Nationwide offers voluntary redundancies
Nationwide Building Society has offered around 200 redundancy packages to its staff in an attempt to avoid compulsory lay-offs.
The lender, which is the UK’s biggest building society, currently employes around 17,000 staff and hopes that enough employees will sign up for the redundancy programme, or else it will begin making cuts to its staff numbers early next year.
A nationwide spokeswoman said: “As a result of the low-interest rate environment and the impact of COVID-19, we are consulting on potential redundancies with a number of individuals.”
She added that no one would be required to leave the society before 2021, after a previous pledge that it made to avoid compulsory redundancies this year, The Times reports.
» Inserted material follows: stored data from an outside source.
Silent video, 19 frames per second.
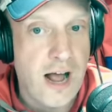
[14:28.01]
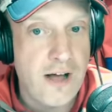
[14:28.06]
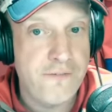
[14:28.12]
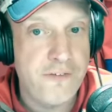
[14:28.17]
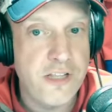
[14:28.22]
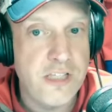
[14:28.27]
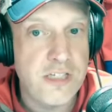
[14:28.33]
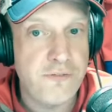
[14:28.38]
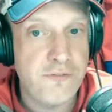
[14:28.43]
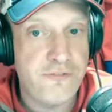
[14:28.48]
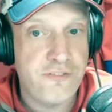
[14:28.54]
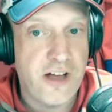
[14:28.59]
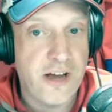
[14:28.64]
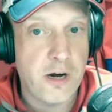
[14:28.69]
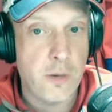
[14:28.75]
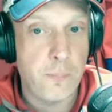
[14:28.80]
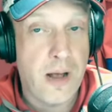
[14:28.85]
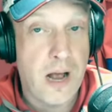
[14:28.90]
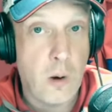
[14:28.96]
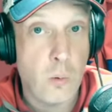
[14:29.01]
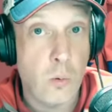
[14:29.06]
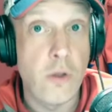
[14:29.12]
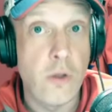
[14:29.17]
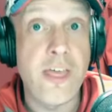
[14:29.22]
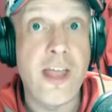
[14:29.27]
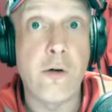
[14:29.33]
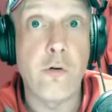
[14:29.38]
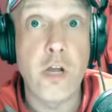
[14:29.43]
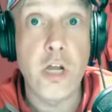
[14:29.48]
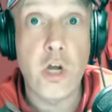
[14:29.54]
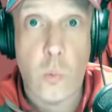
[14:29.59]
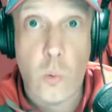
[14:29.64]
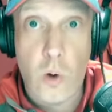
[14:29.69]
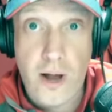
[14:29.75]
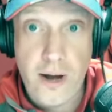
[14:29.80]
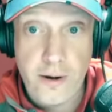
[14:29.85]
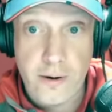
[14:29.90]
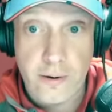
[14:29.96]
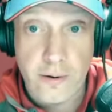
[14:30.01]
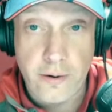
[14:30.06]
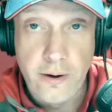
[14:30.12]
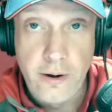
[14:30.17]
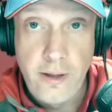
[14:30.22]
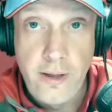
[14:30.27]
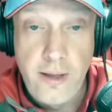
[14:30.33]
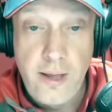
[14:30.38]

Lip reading: offensive firepower they require.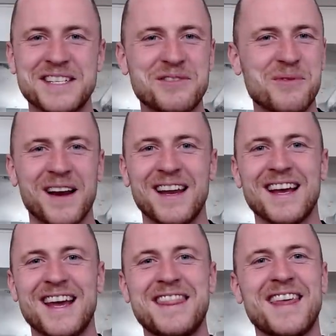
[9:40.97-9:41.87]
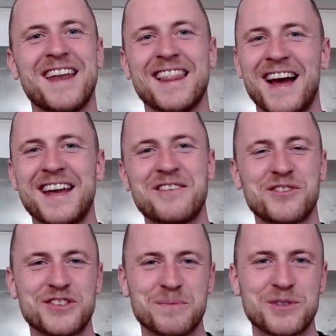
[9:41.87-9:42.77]
quickly hit that like or
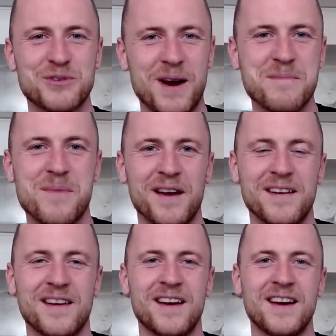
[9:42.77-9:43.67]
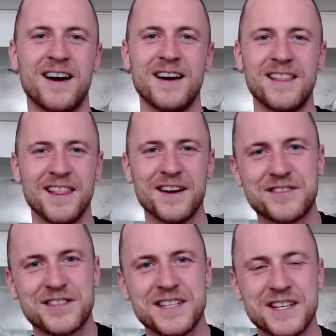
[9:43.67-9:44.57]
subscribe button. I'd love to
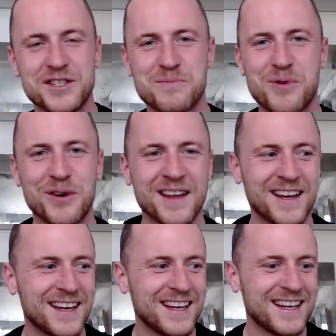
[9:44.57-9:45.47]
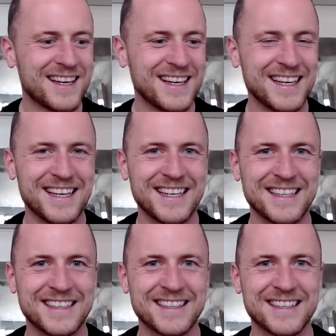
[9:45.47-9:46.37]
see your support
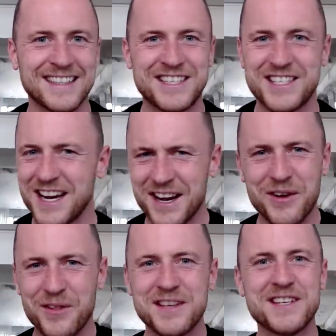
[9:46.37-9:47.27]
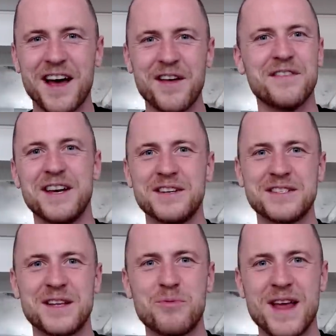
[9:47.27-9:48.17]
and check out all these other videos
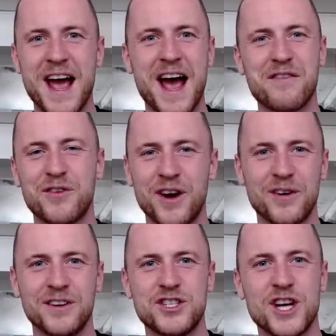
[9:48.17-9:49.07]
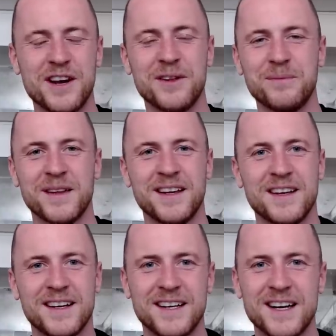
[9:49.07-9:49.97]
that we have on our channel.
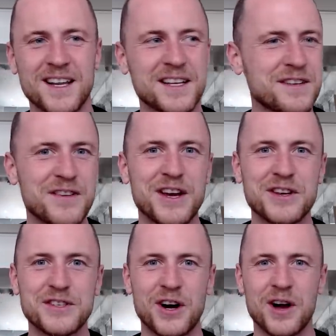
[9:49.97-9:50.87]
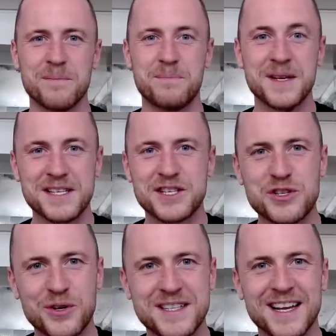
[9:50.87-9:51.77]
Uh, lots of videos on business
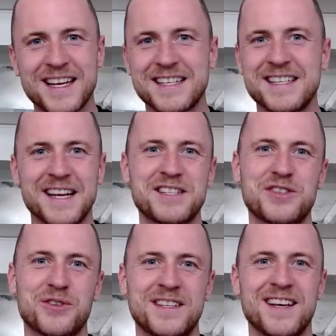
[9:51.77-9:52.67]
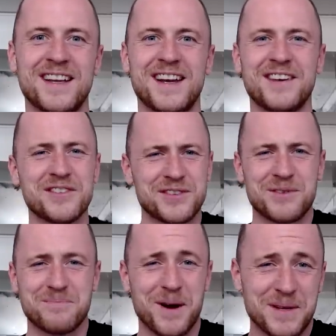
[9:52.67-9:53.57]
storytelling, sales storytelling, and also
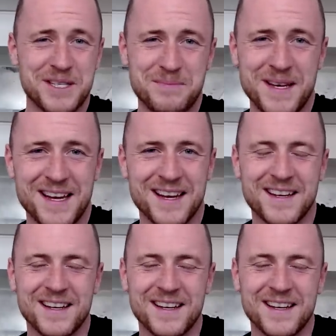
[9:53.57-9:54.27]
public speaking.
Last month Nationwide revealed that its annual profit had dropped by almost half owing to higher provisions for bad debts and an extra charge related to the mis-selling of payment protection insurance (PPI). Nationwide’s pre-tax profits also fell by 44% to £466 million from £833m, after the lender announced that it expected a £101m hit from expected credit losses and took a £39m charge for PPI claims.
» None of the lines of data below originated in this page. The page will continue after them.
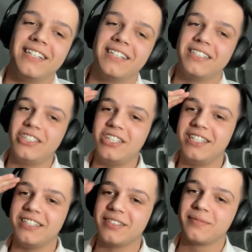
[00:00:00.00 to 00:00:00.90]

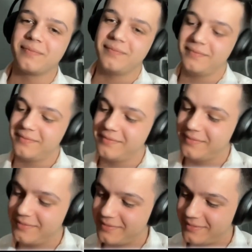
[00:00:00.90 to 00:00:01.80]

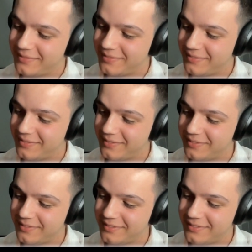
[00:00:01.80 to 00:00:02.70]

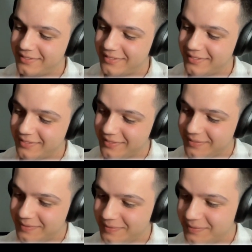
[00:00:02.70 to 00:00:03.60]

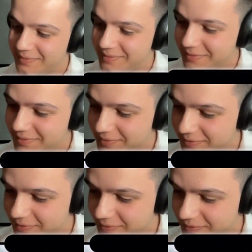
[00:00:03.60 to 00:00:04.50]

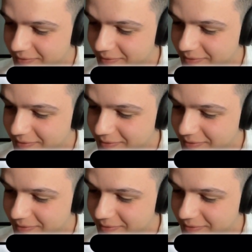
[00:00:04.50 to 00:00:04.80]
No words are spoken by the person on screen.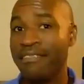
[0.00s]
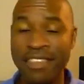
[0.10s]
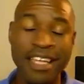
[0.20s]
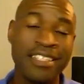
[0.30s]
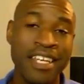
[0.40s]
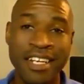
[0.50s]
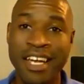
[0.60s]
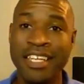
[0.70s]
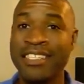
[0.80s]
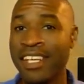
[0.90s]
That's kind of
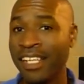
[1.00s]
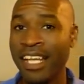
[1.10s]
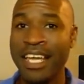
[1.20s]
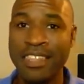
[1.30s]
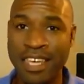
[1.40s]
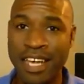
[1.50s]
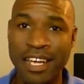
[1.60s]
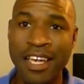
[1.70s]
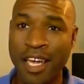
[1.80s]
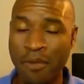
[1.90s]
nice, and I like
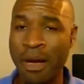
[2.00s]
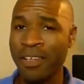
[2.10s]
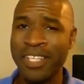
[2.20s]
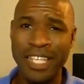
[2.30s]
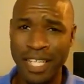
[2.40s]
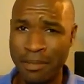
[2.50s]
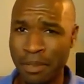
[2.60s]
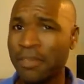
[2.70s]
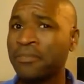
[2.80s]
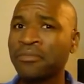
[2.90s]
that about day
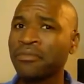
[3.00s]
labor.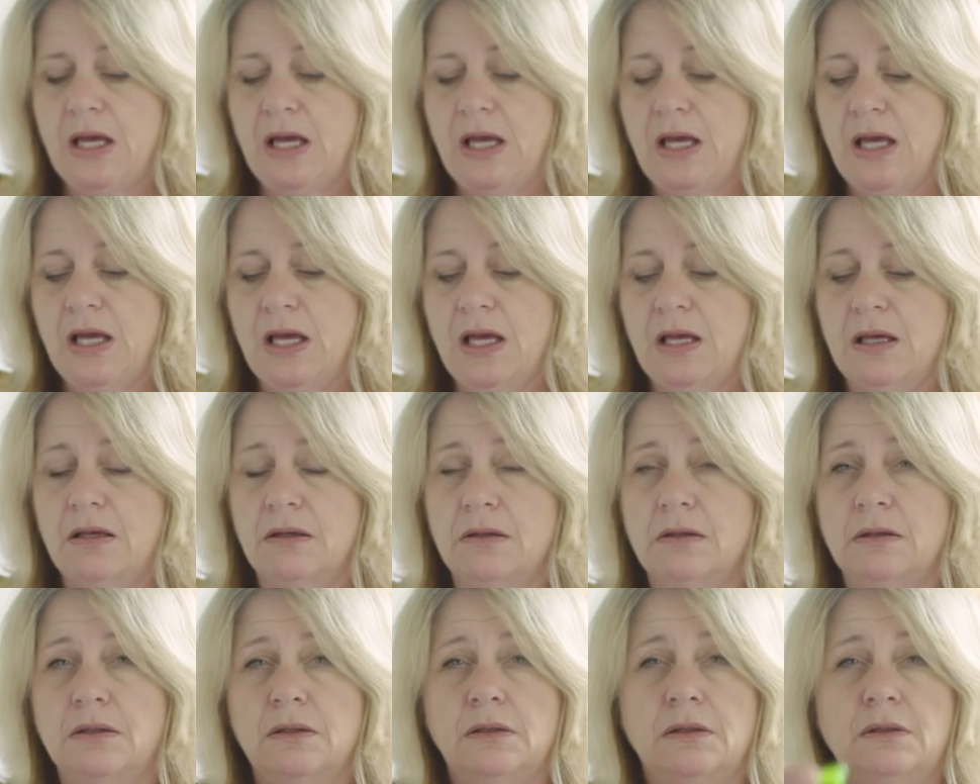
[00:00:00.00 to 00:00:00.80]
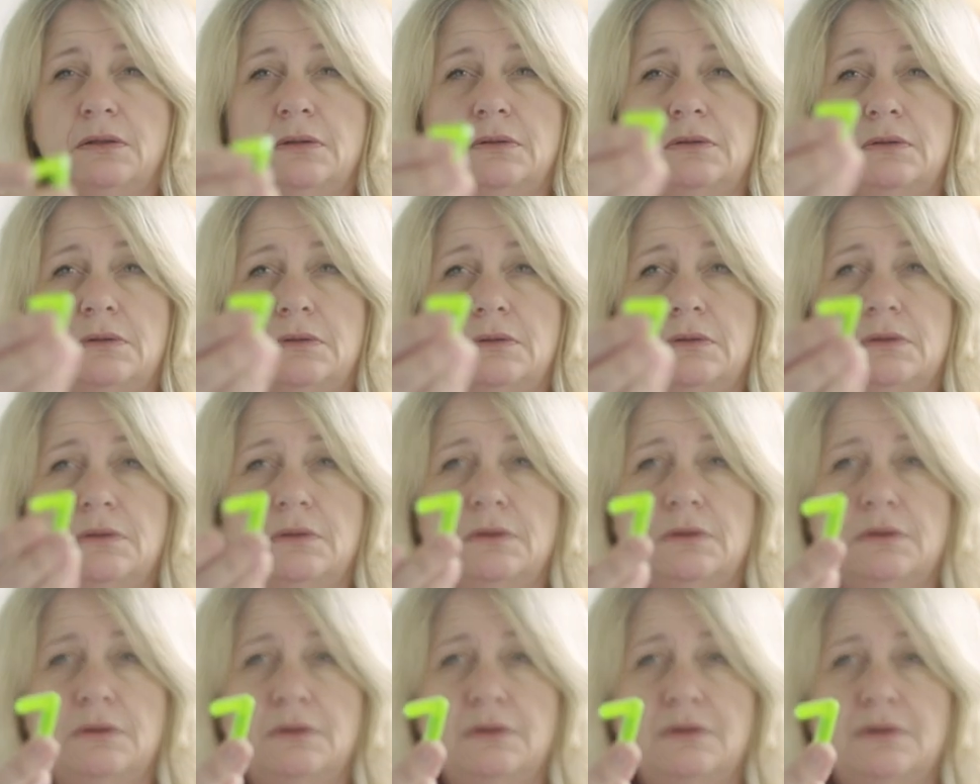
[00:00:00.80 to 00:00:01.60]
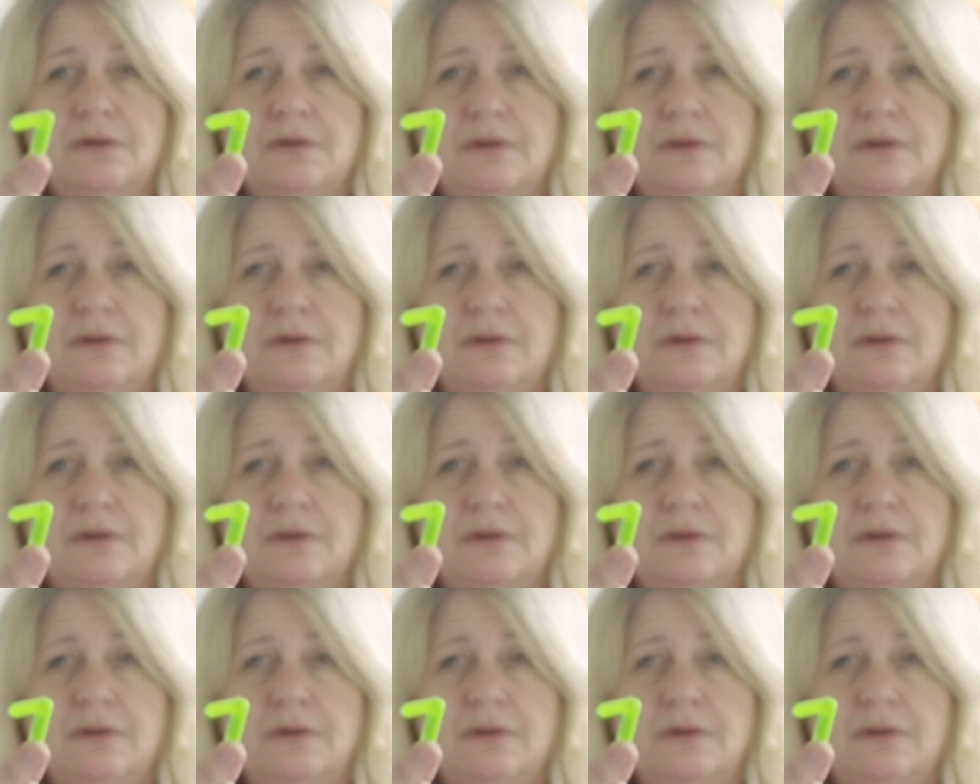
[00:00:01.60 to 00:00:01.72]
Nobody speaks.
Joe Garner, chief executive of Nationwide, warned of a possible negative impact if the Bank of England followed other central banks in pushing interest rates, which now stand at 0.1%, into negative territory.
He said: “Continued supply of credit into the economy from the financial services sector is a really big factor. Policyholders are thinking about what negative rates would do to the supply of credit. The governor said he wouldn’t rule it out and wouldn’t rule it in.”